We are surrounded by this kind of compositionality. Lets take another example - books are made of chapters, chapters are made of paragraphs, paragraphs are made of sentences, sentences are made of words, words are made of characters.
Another intuition behind deep learning is that very often, humans learn and model things in a fairly similar way. For example, when we learn how to write, we first learn alphabets, then small words, then short sentences, then paragraphs or stories which consist of a few lines, and then complete pages, or even books.
Similarly when learning to draw, a teacher will often emphasize that the student first learn how to do simple brush or pencil strokes freely and repeatedly. There after making outlines and sketches with those strokes, and then filling in the details.

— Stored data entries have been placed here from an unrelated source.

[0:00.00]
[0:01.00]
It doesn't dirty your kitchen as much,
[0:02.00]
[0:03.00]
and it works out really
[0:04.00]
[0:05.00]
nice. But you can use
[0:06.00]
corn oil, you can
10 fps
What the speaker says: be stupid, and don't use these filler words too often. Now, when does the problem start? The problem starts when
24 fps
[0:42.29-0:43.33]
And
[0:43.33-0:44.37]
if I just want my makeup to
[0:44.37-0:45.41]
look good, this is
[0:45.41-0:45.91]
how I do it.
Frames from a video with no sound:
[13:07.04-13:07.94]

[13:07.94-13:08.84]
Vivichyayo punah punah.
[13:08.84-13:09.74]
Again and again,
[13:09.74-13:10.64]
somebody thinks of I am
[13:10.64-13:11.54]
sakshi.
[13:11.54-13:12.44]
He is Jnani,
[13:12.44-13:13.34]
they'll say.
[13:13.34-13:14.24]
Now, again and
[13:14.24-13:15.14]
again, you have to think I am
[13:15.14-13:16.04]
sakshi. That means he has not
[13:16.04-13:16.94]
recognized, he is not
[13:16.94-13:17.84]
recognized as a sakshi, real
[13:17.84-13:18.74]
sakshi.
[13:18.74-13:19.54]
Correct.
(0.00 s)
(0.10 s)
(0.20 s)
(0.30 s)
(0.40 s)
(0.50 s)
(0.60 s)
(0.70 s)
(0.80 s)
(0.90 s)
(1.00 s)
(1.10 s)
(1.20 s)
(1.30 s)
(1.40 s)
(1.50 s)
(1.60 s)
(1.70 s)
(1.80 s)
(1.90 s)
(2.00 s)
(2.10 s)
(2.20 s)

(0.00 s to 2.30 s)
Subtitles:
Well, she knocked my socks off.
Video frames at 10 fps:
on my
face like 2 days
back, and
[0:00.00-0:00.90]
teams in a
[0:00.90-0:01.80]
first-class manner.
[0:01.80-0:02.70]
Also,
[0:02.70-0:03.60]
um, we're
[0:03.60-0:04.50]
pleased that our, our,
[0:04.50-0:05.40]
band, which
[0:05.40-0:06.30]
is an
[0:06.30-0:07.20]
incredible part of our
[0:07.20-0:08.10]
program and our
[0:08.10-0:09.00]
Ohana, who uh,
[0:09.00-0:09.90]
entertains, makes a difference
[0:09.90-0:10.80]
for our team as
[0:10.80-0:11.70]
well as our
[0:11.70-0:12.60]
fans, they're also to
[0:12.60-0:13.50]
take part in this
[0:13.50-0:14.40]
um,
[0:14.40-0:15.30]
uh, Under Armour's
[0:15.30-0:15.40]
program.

One of the big challenges with traditional machine learning models is a process called feature extraction. Specifically, the programmer needs to tell the computer what kinds of things it should be looking for that will be informative in making a decision. Feeding the algorithm raw data rarely ever works, so feature extraction is a critical part of the traditional machine learning workflow. This places a huge burden on the programmer, and the algorithm’s effectiveness relies heavily on how insightful the programmer is. For complex problems such as object recognition or handwriting recognition, this is a huge challenge.
Deep learning, with the ability to learn multiple layers of representation, is one of the few methods which has enabled us to circumvent feature extraction. We can think of the lower layers as performing automatic feature extraction, requiring little guidance from the programmer.
Some applications for which deep learning has produced good results: Computer vision. Language translation. Image captioning. Audio transcription. Molecular biology (predicting protein interaction).